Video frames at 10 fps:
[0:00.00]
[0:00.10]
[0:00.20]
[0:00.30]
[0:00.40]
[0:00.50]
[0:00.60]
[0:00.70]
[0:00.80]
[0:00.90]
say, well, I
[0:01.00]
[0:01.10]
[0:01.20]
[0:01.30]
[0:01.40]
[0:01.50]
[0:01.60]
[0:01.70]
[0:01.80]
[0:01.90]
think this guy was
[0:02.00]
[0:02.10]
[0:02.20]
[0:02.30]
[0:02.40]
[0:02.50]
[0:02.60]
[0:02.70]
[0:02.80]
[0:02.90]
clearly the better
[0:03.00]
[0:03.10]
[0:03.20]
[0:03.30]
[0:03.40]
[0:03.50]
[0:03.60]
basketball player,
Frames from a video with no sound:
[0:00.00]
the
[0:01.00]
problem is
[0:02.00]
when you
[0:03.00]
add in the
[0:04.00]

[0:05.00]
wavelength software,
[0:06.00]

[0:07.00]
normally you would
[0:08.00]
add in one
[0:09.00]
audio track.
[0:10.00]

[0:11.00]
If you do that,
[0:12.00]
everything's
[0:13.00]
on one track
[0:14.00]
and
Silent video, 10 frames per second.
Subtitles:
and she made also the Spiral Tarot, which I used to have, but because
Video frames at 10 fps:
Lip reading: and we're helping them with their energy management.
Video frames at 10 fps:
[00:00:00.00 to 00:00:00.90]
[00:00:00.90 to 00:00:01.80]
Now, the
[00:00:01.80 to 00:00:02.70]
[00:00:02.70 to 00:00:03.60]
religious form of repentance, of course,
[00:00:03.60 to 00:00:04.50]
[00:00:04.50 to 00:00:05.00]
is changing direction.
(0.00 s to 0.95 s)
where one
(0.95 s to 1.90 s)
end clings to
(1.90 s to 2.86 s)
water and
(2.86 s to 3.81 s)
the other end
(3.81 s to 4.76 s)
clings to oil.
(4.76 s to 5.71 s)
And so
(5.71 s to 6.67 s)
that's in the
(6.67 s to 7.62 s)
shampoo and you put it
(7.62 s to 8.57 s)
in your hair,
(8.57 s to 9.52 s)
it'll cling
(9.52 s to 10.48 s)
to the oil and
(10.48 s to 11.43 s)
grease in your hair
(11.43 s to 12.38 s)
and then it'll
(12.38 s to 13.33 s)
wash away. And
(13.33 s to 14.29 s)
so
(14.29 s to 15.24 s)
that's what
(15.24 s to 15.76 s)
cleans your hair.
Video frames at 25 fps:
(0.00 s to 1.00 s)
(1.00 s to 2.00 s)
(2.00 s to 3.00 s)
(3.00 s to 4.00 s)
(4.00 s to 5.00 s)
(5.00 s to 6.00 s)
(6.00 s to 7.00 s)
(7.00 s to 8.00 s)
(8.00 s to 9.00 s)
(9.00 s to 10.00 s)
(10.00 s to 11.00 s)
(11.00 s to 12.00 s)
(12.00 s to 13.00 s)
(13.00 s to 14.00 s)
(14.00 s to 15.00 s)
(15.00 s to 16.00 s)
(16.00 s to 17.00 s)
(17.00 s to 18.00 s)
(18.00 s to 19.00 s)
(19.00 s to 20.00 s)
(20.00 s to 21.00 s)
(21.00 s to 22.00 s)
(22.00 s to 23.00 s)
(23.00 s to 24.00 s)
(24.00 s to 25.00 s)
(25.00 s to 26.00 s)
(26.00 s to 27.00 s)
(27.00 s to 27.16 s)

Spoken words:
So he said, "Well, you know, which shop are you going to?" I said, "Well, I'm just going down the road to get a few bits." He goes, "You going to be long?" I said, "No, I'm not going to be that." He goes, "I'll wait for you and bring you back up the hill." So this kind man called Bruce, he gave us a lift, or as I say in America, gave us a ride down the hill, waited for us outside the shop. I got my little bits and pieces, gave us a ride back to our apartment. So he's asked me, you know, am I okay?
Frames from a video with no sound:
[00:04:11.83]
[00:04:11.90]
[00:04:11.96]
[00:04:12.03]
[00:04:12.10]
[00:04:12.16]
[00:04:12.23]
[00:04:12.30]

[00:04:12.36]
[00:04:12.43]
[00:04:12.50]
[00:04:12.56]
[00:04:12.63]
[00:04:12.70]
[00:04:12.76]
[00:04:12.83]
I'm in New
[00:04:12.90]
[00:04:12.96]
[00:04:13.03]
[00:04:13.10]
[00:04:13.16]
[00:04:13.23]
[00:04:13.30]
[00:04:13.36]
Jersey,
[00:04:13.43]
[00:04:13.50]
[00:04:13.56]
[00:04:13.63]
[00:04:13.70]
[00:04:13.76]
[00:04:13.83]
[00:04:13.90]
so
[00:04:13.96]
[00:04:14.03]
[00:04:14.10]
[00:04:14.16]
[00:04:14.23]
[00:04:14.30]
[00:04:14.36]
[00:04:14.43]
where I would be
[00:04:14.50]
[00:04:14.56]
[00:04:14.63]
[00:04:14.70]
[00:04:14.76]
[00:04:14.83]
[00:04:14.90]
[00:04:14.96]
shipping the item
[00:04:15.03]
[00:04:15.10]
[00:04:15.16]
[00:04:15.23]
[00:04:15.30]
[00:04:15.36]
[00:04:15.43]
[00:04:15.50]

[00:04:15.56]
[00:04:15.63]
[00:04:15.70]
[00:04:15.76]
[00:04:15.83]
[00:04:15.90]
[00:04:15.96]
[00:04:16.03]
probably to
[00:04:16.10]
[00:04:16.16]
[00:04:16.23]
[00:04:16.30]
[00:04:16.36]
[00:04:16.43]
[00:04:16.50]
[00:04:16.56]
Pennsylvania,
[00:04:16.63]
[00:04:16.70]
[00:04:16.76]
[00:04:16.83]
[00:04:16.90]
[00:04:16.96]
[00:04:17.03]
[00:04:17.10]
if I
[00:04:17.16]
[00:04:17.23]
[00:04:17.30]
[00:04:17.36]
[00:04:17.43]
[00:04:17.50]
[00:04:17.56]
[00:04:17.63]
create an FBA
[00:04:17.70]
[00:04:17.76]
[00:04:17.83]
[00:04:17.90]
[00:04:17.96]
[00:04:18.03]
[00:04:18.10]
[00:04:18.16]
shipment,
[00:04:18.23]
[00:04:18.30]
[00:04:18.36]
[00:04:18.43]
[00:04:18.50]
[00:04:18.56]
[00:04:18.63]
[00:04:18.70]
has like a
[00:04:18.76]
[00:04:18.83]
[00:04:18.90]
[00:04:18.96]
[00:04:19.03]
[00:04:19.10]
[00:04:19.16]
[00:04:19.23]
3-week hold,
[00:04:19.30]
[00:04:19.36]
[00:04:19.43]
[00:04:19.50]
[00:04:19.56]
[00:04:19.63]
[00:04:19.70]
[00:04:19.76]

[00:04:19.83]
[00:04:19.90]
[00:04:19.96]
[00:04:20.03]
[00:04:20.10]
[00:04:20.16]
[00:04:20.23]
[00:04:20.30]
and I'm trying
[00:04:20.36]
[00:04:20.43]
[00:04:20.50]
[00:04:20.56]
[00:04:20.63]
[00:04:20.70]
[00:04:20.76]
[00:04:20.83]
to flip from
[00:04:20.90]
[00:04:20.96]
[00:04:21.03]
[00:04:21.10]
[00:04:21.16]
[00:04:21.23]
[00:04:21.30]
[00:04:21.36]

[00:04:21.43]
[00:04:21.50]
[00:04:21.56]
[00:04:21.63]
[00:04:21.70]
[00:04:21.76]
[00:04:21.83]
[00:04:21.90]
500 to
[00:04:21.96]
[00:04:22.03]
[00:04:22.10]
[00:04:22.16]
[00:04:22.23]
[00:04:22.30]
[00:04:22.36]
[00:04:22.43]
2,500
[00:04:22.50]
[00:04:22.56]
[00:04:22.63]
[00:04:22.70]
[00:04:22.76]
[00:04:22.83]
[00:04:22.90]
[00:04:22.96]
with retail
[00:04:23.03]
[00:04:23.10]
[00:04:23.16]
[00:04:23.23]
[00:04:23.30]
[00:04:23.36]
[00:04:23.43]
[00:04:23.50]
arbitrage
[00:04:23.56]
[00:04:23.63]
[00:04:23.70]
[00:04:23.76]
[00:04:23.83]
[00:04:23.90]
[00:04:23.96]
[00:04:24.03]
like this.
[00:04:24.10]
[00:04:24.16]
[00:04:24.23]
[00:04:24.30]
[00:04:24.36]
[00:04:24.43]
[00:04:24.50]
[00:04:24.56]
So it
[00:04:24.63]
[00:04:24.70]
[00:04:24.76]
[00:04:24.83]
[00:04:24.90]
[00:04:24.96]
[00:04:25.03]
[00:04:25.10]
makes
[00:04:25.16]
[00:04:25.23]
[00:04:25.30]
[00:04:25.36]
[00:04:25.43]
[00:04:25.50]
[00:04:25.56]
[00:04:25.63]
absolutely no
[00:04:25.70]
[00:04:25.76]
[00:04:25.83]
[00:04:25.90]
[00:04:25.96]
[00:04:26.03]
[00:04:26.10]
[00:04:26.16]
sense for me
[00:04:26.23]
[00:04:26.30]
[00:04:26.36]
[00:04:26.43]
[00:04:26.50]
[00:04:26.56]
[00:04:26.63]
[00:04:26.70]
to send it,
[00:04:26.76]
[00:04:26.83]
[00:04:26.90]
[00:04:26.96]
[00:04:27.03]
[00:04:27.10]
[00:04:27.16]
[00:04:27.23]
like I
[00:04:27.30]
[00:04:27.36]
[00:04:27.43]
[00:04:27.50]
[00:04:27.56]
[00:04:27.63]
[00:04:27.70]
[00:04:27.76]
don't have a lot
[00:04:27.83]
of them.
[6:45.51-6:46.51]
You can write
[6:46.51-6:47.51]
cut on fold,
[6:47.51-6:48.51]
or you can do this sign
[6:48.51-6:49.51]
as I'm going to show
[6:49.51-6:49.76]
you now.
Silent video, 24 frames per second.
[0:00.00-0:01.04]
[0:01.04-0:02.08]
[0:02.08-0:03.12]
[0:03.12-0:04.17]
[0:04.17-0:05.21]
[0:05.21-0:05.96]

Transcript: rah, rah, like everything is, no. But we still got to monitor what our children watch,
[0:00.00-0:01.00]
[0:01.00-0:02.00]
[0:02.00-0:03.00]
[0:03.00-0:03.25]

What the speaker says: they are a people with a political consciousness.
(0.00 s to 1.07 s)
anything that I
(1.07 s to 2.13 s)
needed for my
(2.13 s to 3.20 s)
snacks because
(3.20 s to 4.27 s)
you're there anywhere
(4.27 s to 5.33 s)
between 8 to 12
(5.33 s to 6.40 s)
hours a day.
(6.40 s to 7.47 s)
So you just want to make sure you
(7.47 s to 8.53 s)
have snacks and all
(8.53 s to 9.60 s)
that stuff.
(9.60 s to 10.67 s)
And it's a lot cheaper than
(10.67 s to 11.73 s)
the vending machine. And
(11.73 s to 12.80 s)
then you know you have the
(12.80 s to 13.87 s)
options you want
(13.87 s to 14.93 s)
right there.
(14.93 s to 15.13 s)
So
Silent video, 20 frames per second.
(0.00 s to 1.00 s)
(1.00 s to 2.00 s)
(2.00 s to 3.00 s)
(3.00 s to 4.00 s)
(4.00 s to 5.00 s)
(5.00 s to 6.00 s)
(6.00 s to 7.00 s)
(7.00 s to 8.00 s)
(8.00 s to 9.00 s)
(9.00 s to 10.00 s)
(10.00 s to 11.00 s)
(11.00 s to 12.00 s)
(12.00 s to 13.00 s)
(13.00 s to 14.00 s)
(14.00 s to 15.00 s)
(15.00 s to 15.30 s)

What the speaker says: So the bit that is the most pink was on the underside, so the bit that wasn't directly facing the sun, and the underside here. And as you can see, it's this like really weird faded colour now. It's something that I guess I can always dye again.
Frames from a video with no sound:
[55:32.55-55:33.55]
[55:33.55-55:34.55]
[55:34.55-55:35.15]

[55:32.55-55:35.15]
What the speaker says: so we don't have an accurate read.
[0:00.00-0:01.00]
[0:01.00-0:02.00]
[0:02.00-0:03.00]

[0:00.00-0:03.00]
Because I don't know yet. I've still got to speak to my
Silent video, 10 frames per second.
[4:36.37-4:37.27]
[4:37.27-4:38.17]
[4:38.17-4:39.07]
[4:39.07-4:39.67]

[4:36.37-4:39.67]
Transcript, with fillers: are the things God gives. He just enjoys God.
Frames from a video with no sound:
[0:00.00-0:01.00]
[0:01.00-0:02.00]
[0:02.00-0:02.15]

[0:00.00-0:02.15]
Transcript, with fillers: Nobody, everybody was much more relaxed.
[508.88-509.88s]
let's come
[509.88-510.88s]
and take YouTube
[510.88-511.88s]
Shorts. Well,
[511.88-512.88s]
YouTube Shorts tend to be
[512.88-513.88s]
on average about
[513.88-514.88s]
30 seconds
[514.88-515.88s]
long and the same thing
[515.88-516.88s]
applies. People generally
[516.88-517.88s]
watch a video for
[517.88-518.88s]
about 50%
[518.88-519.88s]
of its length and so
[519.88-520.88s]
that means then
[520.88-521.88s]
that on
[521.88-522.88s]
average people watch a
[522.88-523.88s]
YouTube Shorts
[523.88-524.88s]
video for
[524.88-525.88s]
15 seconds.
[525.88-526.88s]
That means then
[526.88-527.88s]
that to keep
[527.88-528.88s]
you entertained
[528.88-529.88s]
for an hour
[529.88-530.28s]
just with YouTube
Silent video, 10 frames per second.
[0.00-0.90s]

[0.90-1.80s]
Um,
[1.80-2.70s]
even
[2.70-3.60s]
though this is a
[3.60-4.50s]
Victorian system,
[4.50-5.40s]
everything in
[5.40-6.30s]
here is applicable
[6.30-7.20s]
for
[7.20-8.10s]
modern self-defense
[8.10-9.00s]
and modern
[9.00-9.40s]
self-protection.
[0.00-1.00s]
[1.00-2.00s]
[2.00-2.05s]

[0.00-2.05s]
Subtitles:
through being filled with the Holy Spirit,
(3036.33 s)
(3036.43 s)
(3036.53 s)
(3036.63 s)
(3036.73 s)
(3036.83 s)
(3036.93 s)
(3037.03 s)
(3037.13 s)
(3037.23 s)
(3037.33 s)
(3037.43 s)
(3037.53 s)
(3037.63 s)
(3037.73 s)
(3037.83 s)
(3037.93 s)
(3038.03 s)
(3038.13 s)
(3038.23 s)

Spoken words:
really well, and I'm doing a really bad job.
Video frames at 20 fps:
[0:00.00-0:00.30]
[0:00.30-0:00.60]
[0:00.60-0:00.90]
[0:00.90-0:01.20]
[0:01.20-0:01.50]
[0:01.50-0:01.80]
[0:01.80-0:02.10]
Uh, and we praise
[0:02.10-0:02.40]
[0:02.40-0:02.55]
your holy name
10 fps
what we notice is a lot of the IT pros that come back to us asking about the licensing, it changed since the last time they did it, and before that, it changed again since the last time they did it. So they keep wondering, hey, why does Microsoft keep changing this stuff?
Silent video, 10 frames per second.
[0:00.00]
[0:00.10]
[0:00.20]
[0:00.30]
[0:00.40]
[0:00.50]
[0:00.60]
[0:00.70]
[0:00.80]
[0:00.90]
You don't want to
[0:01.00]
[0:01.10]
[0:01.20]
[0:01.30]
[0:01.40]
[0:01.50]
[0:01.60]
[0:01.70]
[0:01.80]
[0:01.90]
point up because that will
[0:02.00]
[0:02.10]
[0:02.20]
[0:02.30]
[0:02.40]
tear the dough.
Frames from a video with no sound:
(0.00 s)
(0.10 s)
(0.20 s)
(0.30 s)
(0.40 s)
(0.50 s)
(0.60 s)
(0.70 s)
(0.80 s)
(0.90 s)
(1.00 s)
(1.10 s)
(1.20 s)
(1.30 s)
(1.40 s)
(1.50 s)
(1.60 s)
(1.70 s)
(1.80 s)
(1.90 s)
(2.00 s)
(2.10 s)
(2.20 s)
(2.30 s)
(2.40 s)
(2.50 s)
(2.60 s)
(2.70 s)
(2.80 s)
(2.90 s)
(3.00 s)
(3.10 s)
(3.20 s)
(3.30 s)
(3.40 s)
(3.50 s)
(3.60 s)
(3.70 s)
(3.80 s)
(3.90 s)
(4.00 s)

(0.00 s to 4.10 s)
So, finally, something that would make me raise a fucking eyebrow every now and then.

# # # # #

### What is expected
What you output must match the lines from the beginning of the material through the line with "(17.00 s to 18.00 s)" exactly, both ends included.

### Task response
Video frames at 10 fps:
[0:00.00]
[0:00.10]
[0:00.20]
[0:00.30]
[0:00.40]
[0:00.50]
[0:00.60]
[0:00.70]
[0:00.80]
[0:00.90]
say, well, I
[0:01.00]
[0:01.10]
[0:01.20]
[0:01.30]
[0:01.40]
[0:01.50]
[0:01.60]
[0:01.70]
[0:01.80]
[0:01.90]
think this guy was
[0:02.00]
[0:02.10]
[0:02.20]
[0:02.30]
[0:02.40]
[0:02.50]
[0:02.60]
[0:02.70]
[0:02.80]
[0:02.90]
clearly the better
[0:03.00]
[0:03.10]
[0:03.20]
[0:03.30]
[0:03.40]
[0:03.50]
[0:03.60]
basketball player,
Frames from a video with no sound:
[0:00.00]
the
[0:01.00]
problem is
[0:02.00]
when you
[0:03.00]
add in the
[0:04.00]

[0:05.00]
wavelength software,
[0:06.00]

[0:07.00]
normally you would
[0:08.00]
add in one
[0:09.00]
audio track.
[0:10.00]

[0:11.00]
If you do that,
[0:12.00]
everything's
[0:13.00]
on one track
[0:14.00]
and
Silent video, 10 frames per second.
Subtitles:
and she made also the Spiral Tarot, which I used to have, but because
Video frames at 10 fps:
Lip reading: and we're helping them with their energy management.
Video frames at 10 fps:
[00:00:00.00 to 00:00:00.90]
[00:00:00.90 to 00:00:01.80]
Now, the
[00:00:01.80 to 00:00:02.70]
[00:00:02.70 to 00:00:03.60]
religious form of repentance, of course,
[00:00:03.60 to 00:00:04.50]
[00:00:04.50 to 00:00:05.00]
is changing direction.
(0.00 s to 0.95 s)
where one
(0.95 s to 1.90 s)
end clings to
(1.90 s to 2.86 s)
water and
(2.86 s to 3.81 s)
the other end
(3.81 s to 4.76 s)
clings to oil.
(4.76 s to 5.71 s)
And so
(5.71 s to 6.67 s)
that's in the
(6.67 s to 7.62 s)
shampoo and you put it
(7.62 s to 8.57 s)
in your hair,
(8.57 s to 9.52 s)
it'll cling
(9.52 s to 10.48 s)
to the oil and
(10.48 s to 11.43 s)
grease in your hair
(11.43 s to 12.38 s)
and then it'll
(12.38 s to 13.33 s)
wash away. And
(13.33 s to 14.29 s)
so
(14.29 s to 15.24 s)
that's what
(15.24 s to 15.76 s)
cleans your hair.
Video frames at 25 fps:
(0.00 s to 1.00 s)
(1.00 s to 2.00 s)
(2.00 s to 3.00 s)
(3.00 s to 4.00 s)
(4.00 s to 5.00 s)
(5.00 s to 6.00 s)
(6.00 s to 7.00 s)
(7.00 s to 8.00 s)
(8.00 s to 9.00 s)
(9.00 s to 10.00 s)
(10.00 s to 11.00 s)
(11.00 s to 12.00 s)
(12.00 s to 13.00 s)
(13.00 s to 14.00 s)
(14.00 s to 15.00 s)
(15.00 s to 16.00 s)
(16.00 s to 17.00 s)
(17.00 s to 18.00 s)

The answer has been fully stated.